> [EXERCISE INSTRUCTIONS]: Your answer must contain only the lines from the one containing "[31:35.66-31:36.66]" through the end of the entries below, reproduced character for character.
======== RECORDS SHOWN
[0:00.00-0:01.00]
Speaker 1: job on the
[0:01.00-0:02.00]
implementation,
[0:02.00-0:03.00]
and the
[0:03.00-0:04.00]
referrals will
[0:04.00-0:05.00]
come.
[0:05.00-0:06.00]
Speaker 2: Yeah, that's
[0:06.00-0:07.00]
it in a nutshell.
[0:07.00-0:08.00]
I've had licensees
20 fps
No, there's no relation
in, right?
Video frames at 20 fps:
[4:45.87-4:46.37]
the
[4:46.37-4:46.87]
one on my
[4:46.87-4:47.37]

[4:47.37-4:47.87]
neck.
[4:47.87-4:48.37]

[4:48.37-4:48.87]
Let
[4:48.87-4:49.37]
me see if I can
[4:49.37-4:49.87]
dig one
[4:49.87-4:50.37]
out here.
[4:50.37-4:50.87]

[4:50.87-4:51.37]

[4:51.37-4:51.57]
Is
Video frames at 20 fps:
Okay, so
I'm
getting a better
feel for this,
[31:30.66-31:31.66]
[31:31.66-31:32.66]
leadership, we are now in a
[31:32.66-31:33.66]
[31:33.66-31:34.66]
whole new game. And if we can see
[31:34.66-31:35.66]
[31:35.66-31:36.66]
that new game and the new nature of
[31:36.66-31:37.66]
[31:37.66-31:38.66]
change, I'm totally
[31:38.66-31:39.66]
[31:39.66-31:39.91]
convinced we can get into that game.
================
> [EXERCISE RESPONSE]:
[31:35.66-31:36.66]
that new game and the new nature of
[31:36.66-31:37.66]
[31:37.66-31:38.66]
change, I'm totally
[31:38.66-31:39.66]
[31:39.66-31:39.91]
convinced we can get into that game.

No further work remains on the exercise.